**ASSIGNMENT**
All lines from the top of the records below through the line holding "[9.00-9.90s]", and only those, should be printed exactly, minus the pictures.

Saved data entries
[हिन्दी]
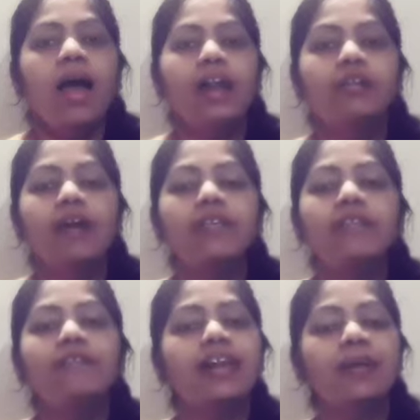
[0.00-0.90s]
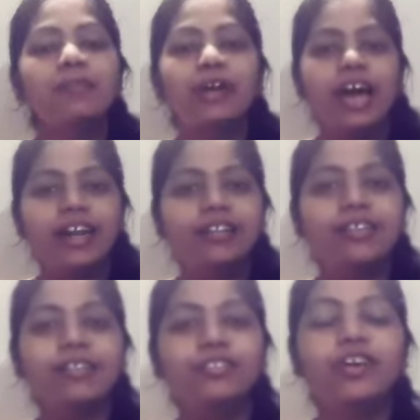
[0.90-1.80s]
हेलो एवरीवन वेलकम टू क्या
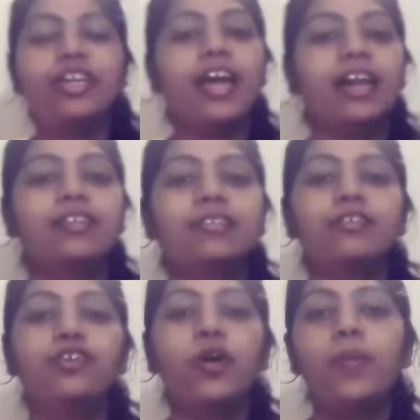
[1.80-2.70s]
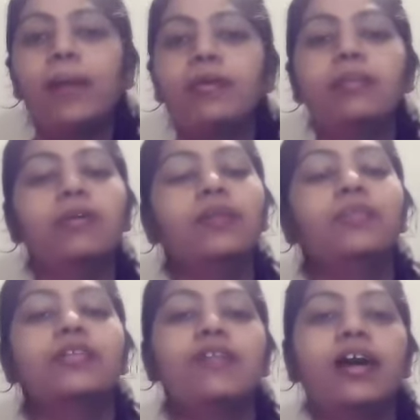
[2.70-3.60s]
एफेक्ट शॉट क्या एफेक्ट शॉट में आपका बहुत
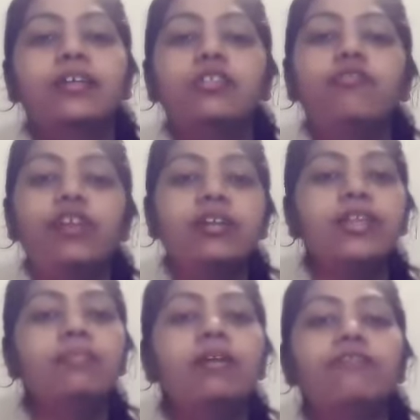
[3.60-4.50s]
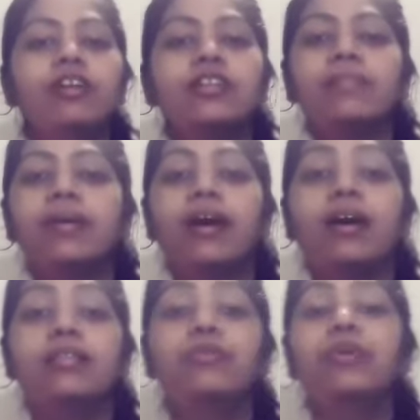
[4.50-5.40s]
बहुत स्वागत है तो फ्रेंड्स एक बार फिर से मैं
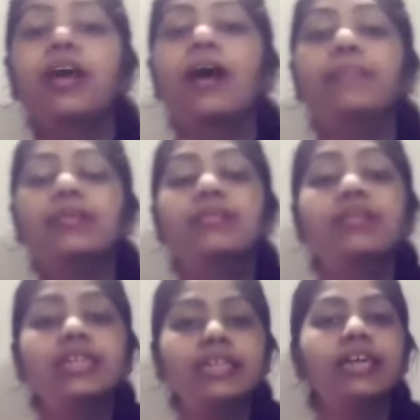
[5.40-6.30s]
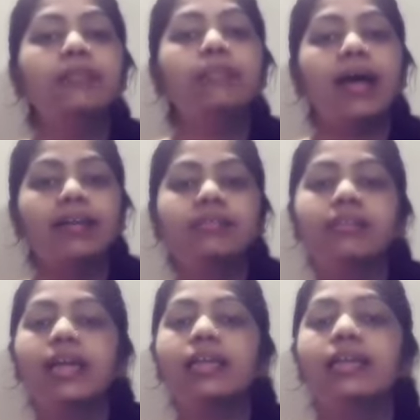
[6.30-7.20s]
हाजिर हूँ यहाँ पे सीटेट मैथ्स
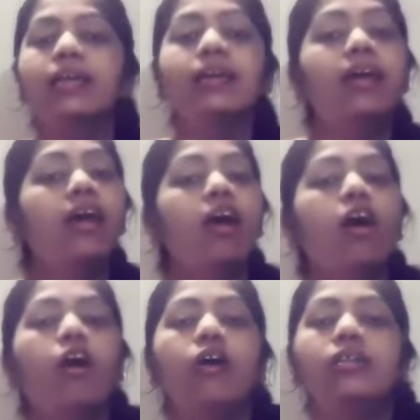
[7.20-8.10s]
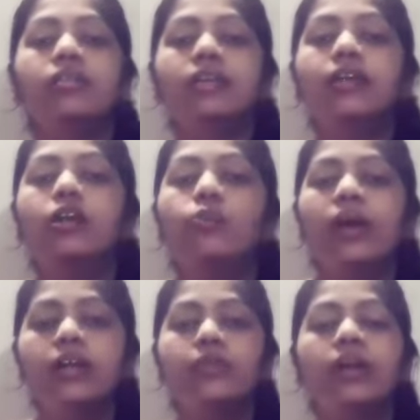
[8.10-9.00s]
के लिए और सीटेट
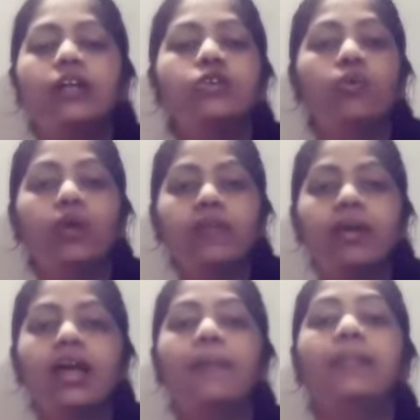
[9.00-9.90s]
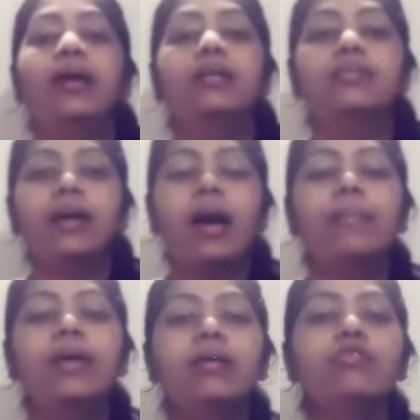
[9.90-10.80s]
2020 जो होने वाला आपका
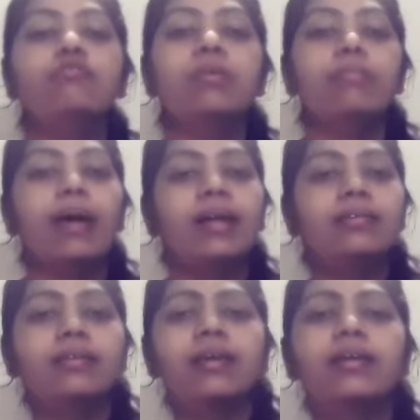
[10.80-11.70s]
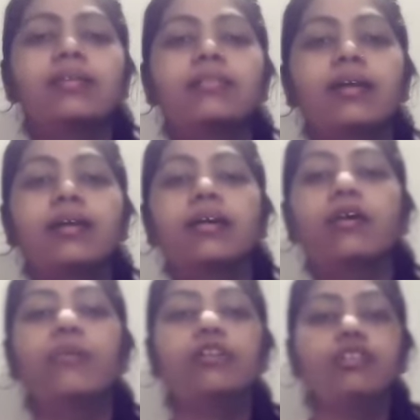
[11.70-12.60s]
एग्ज़ाम है उसमें मैथ्स के किस तरह के
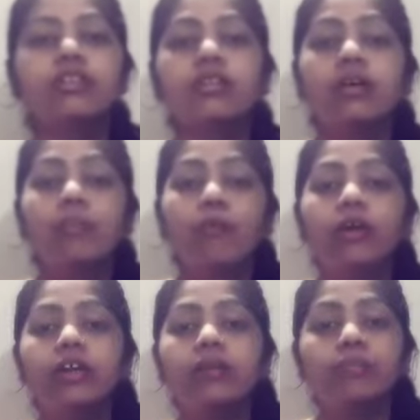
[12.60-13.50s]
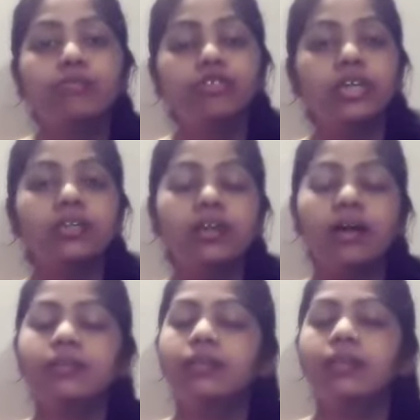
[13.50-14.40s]
क्वेश्चंस इंपॉर्टेंट पूछे
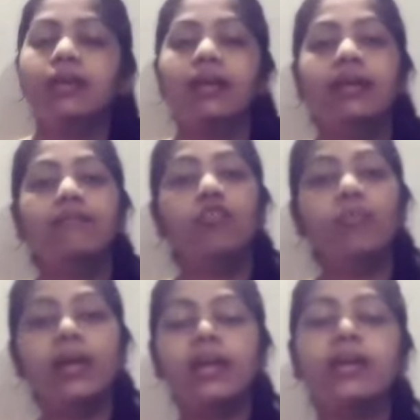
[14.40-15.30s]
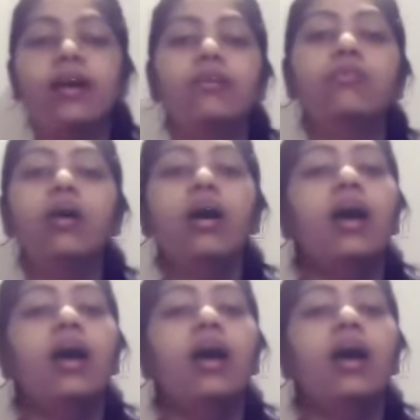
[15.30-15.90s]
जा सकते हैं वो मैं लेके आई हूँ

**RESULT FOR THIS EXERCISE**
[हिन्दी]
[0.00-0.90s]
[0.90-1.80s]
हेलो एवरीवन वेलकम टू क्या
[1.80-2.70s]
[2.70-3.60s]
एफेक्ट शॉट क्या एफेक्ट शॉट में आपका बहुत
[3.60-4.50s]
[4.50-5.40s]
बहुत स्वागत है तो फ्रेंड्स एक बार फिर से मैं
[5.40-6.30s]
[6.30-7.20s]
हाजिर हूँ यहाँ पे सीटेट मैथ्स
[7.20-8.10s]
[8.10-9.00s]
के लिए और सीटेट
[9.00-9.90s]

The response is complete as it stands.